[Stored items]

=== Begin Enclosure ===

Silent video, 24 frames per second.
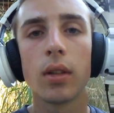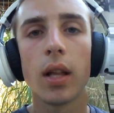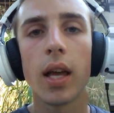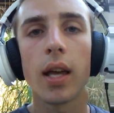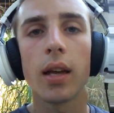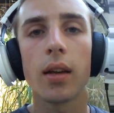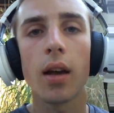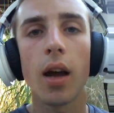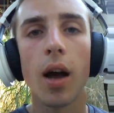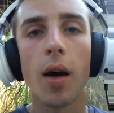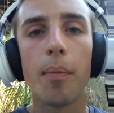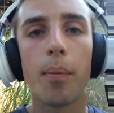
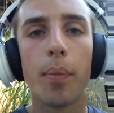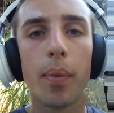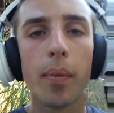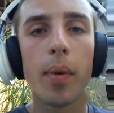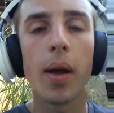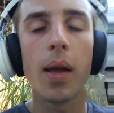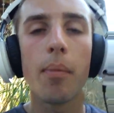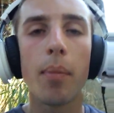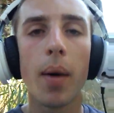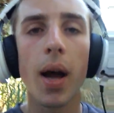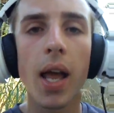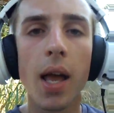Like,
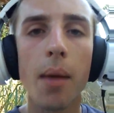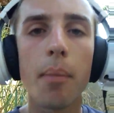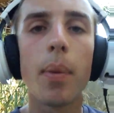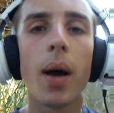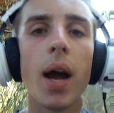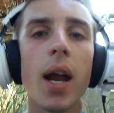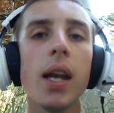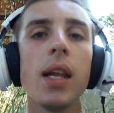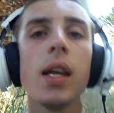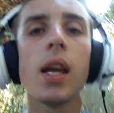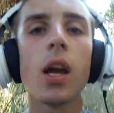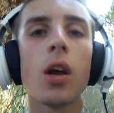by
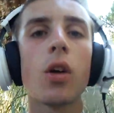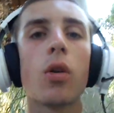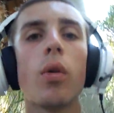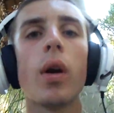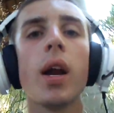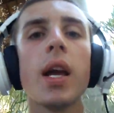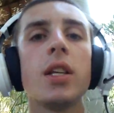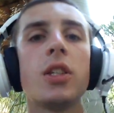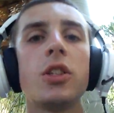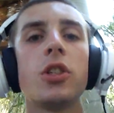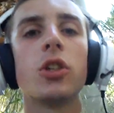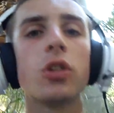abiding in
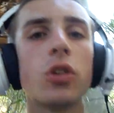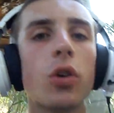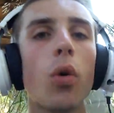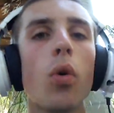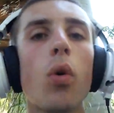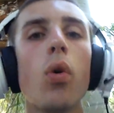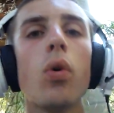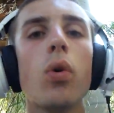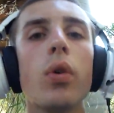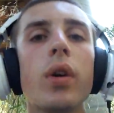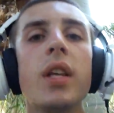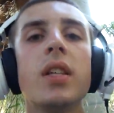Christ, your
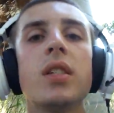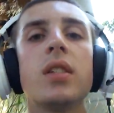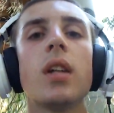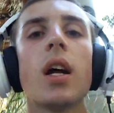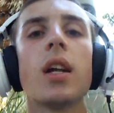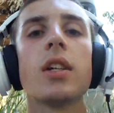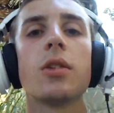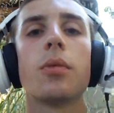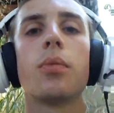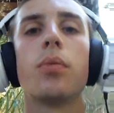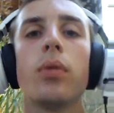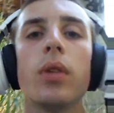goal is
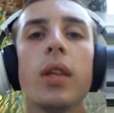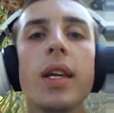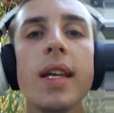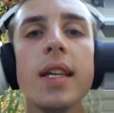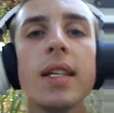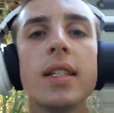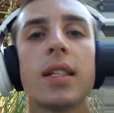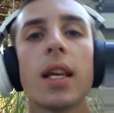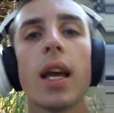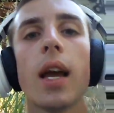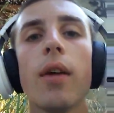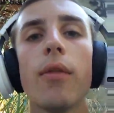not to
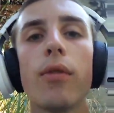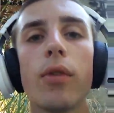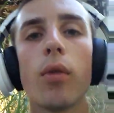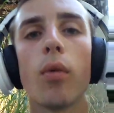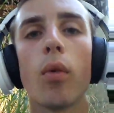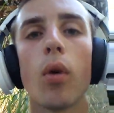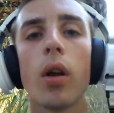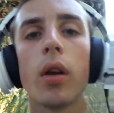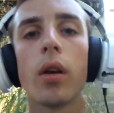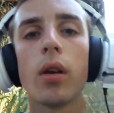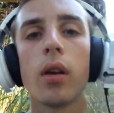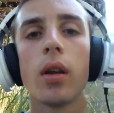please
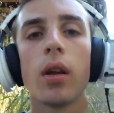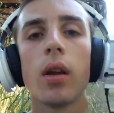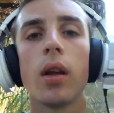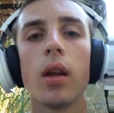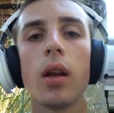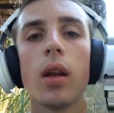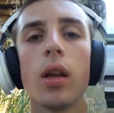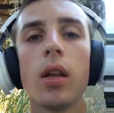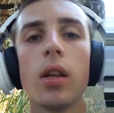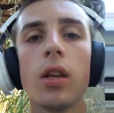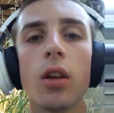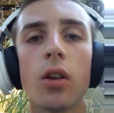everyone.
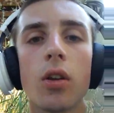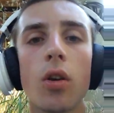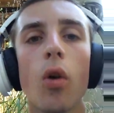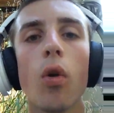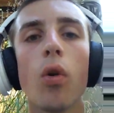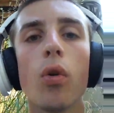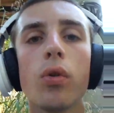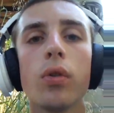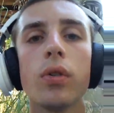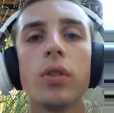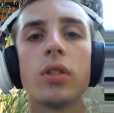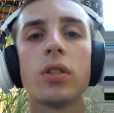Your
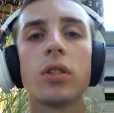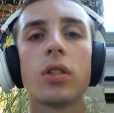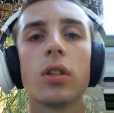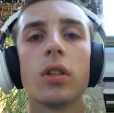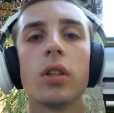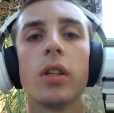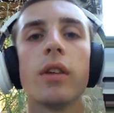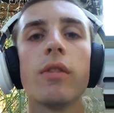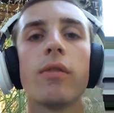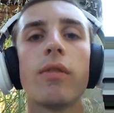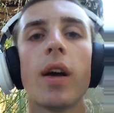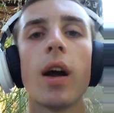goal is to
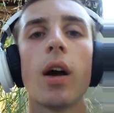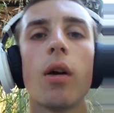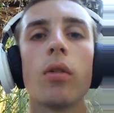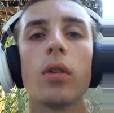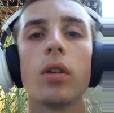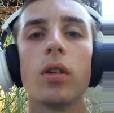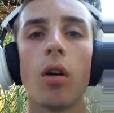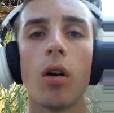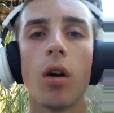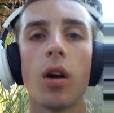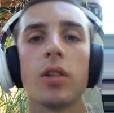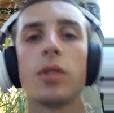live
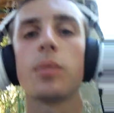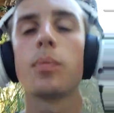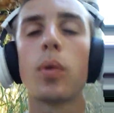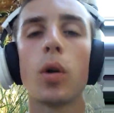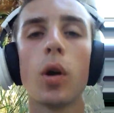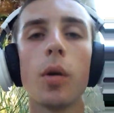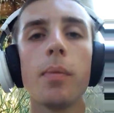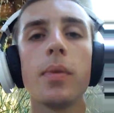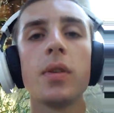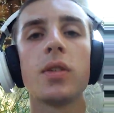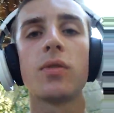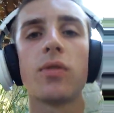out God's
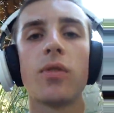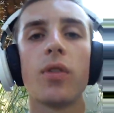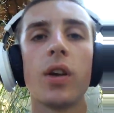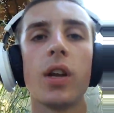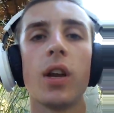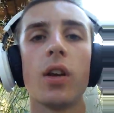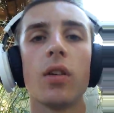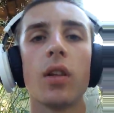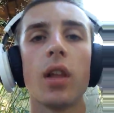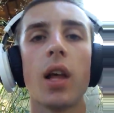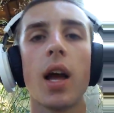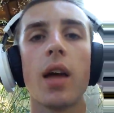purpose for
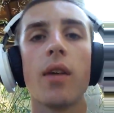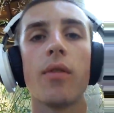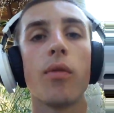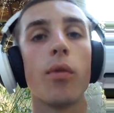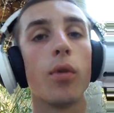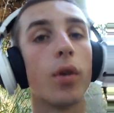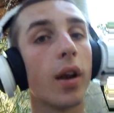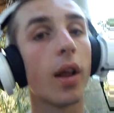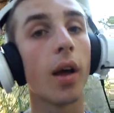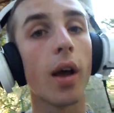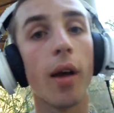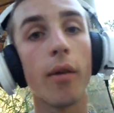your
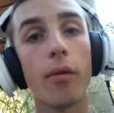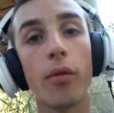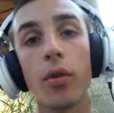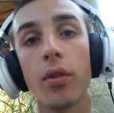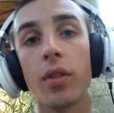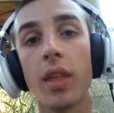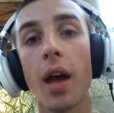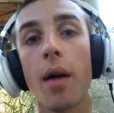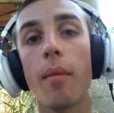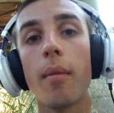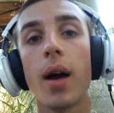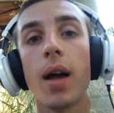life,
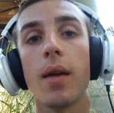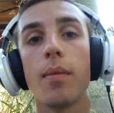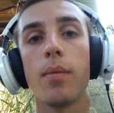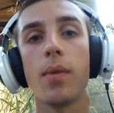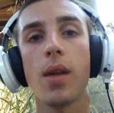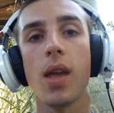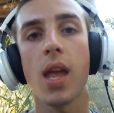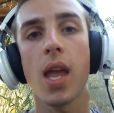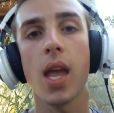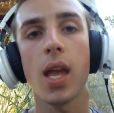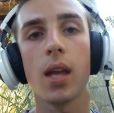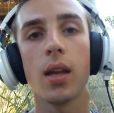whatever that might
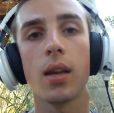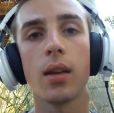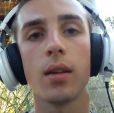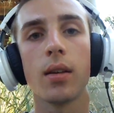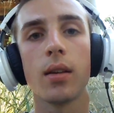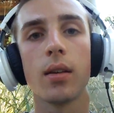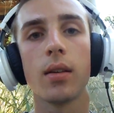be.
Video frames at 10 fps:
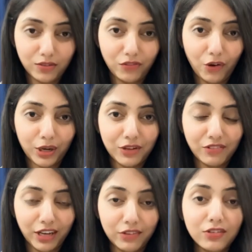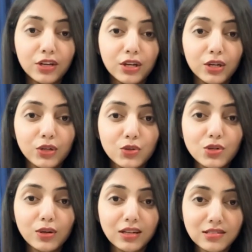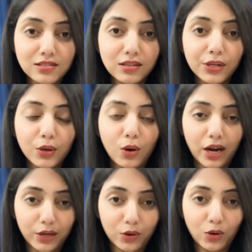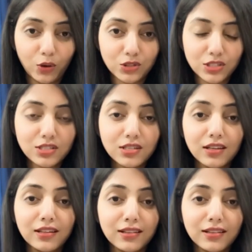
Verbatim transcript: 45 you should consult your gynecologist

=== End Enclosure ===

Word-for-word repeat, images excluded: return all the data.

§ SOLUTION
Silent video, 24 frames per second.
Like,
by
abiding in
Christ, your
goal is
not to
please
everyone.
Your
goal is to
live
out God's
purpose for
your
life,
whatever that might
be.
Video frames at 10 fps:
Verbatim transcript: 45 you should consult your gynecologist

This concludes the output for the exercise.